[lake] Fix union read duplicating rows for non-String partition columns by bryndenZh · Pull Request #3500 · apache/fluss

bryndenZh · 2026-06-19T16:05:22Z

Purpose

Related issue: #3490

For a partitioned table with table.datalake.enabled=true and a non-STRING
partition column (DATE, INT, TIMESTAMP, ...), union read returns each tiered
row twice.

PaimonSplit#partition() read every field via BinaryRow.getString regardless of
type, so for non-STRING columns the lake-side partition name was garbage and never
matched the Fluss-side name in LakeSplitGenerator — the partition was then emitted
as both a lake split and a Fluss-log split.

Brief change log

Add PaimonPartitionUtils#partitionValues to render partition values type-aware,
matching the Fluss-side format (PartitionUtils#convertValueOfType).

Tests

PaimonPartitionUtilsTest: every partition type's output equals
PartitionUtils#convertValueOfType for the same value; plus string and
multi-column cases.
PaimonSplitTest#testPaimonSplitWithDatePartition: a DATE-partitioned table
yields ["2024-03-01"] end-to-end through the planner (garbage before).
PaimonSplitSerializerTest: partition values round-trip through serialization.

API and Format

PaimonSplit's serialized form now includes the partition values (appended after
the existing fields).

Documentation

No user-facing documentation change.

For a partitioned table with table.datalake.enabled=true and a non-String partition column (DATE, INT, TIMESTAMP, etc.), default union read returned each tiered row twice because PaimonSplit#partition() read every partition field via BinaryRow.getString regardless of logical type.
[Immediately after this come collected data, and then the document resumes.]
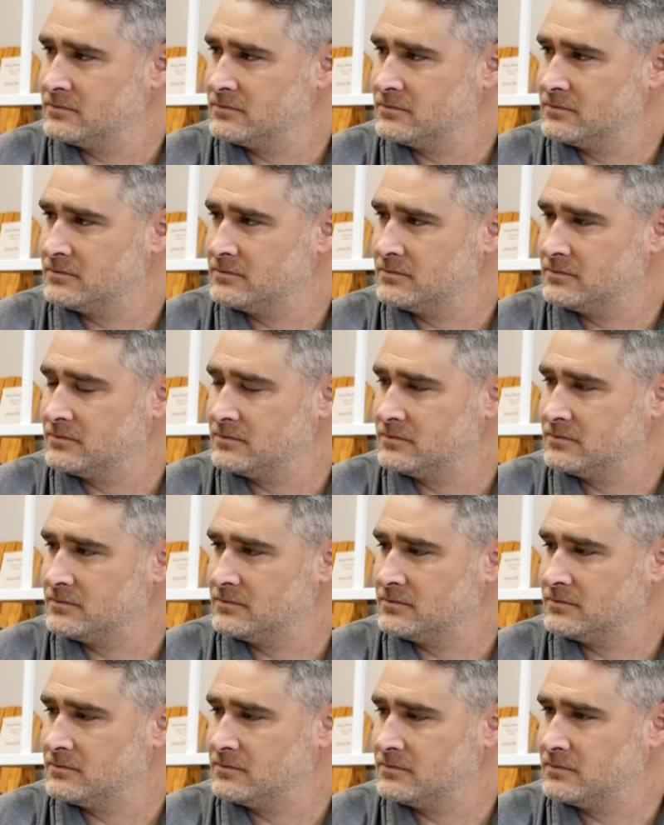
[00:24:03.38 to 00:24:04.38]

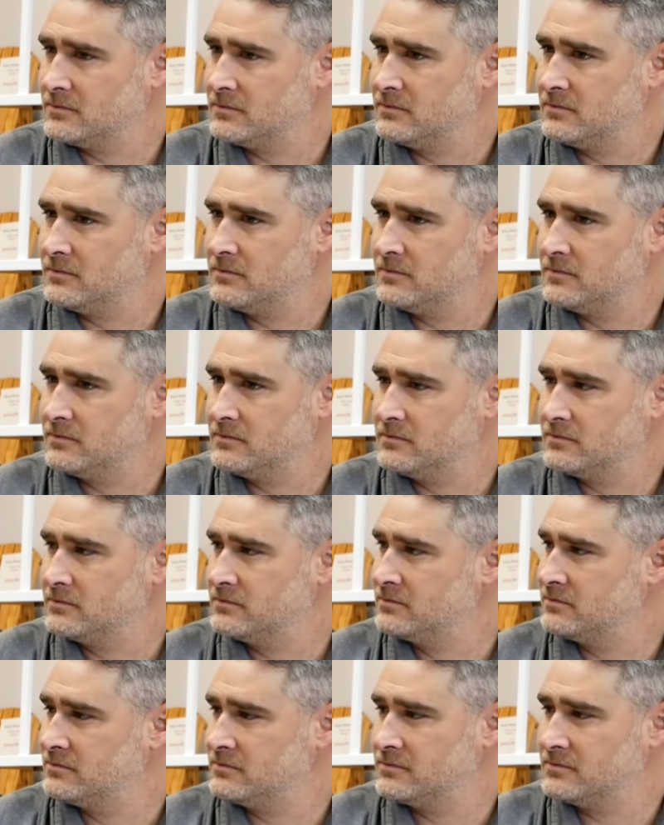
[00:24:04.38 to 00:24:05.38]

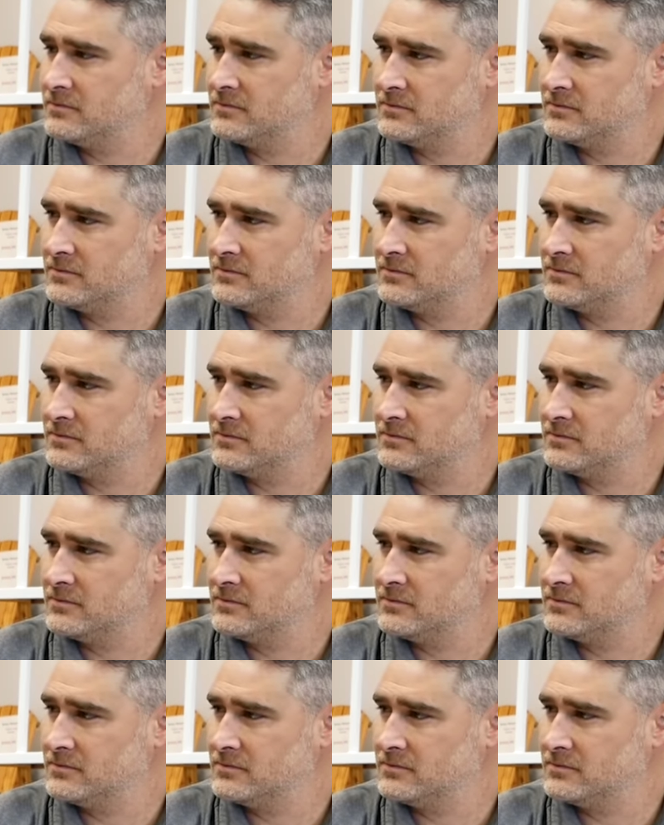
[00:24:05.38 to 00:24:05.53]
(not speaking)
The lake-side partition name then never matched the Fluss-side name in LakeSplitGenerator, so the same partition was emitted as both a lake-only split and a Fluss-log split. Add PaimonPartitionUtils to render partition values in a logical-type-aware way matching PartitionUtils#convertValueOfType, compute them in PaimonSplitPlanner, and apply the same fix to DvTableReadableSnapshotRetriever. Co-Authored-By: Claude Opus 4.8 <noreply@anthropic.com>

Copilot

Pull request overview

Fixes duplicated rows in lake/union reads for partitioned tables when partition columns are non-STRING types by rendering Paimon partition values in the same type-aware format Fluss uses for partition names.

Changes:

Add PaimonPartitionUtils.partitionValues(...) to convert BinaryRow partition fields type-aware into Fluss partition-name strings.
Use the new conversion in split planning and DV-table partition name mapping so lake-side and Fluss-side partition names match.
Extend tests to cover type parity with PartitionUtils#convertValueOfType, end-to-end DATE partition rendering, and split (de)serialization.

Reviewed changes

Copilot reviewed 8 out of 8 changed files in this pull request and generated 3 comments.

Show a summary per file

File	Description
fluss-lake/fluss-lake-paimon/src/main/java/org/apache/fluss/lake/paimon/utils/PaimonPartitionUtils.java	New utility to render Paimon partition rows into Fluss-formatted partition value strings (type-aware).
fluss-lake/fluss-lake-paimon/src/main/java/org/apache/fluss/lake/paimon/utils/DvTableReadableSnapshotRetriever.java	Use type-aware partition conversion when building Fluss partition names from Paimon `BinaryRow`.
fluss-lake/fluss-lake-paimon/src/main/java/org/apache/fluss/lake/paimon/source/PaimonSplitPlanner.java	Attach Fluss-formatted partition values onto planned `PaimonSplit`s.
fluss-lake/fluss-lake-paimon/src/main/java/org/apache/fluss/lake/paimon/source/PaimonSplit.java	Store partition values explicitly rather than re-reading via `BinaryRow.getString(...)`.
fluss-lake/fluss-lake-paimon/src/main/java/org/apache/fluss/lake/paimon/source/PaimonSplitSerializer.java	Serialize/deserialize partition values alongside existing split fields.
fluss-lake/fluss-lake-paimon/src/test/java/org/apache/fluss/lake/paimon/utils/PaimonPartitionUtilsTest.java	New unit tests ensuring Paimon conversion matches Fluss `PartitionUtils` across supported types.
fluss-lake/fluss-lake-paimon/src/test/java/org/apache/fluss/lake/paimon/source/PaimonSplitTest.java	Adds DATE-partition end-to-end assertion for planned split partition rendering.
fluss-lake/fluss-lake-paimon/src/test/java/org/apache/fluss/lake/paimon/source/PaimonSplitSerializerTest.java	Verifies partition values round-trip through the split serializer.

💡 Add Copilot custom instructions for smarter, more guided reviews. Learn how to get started.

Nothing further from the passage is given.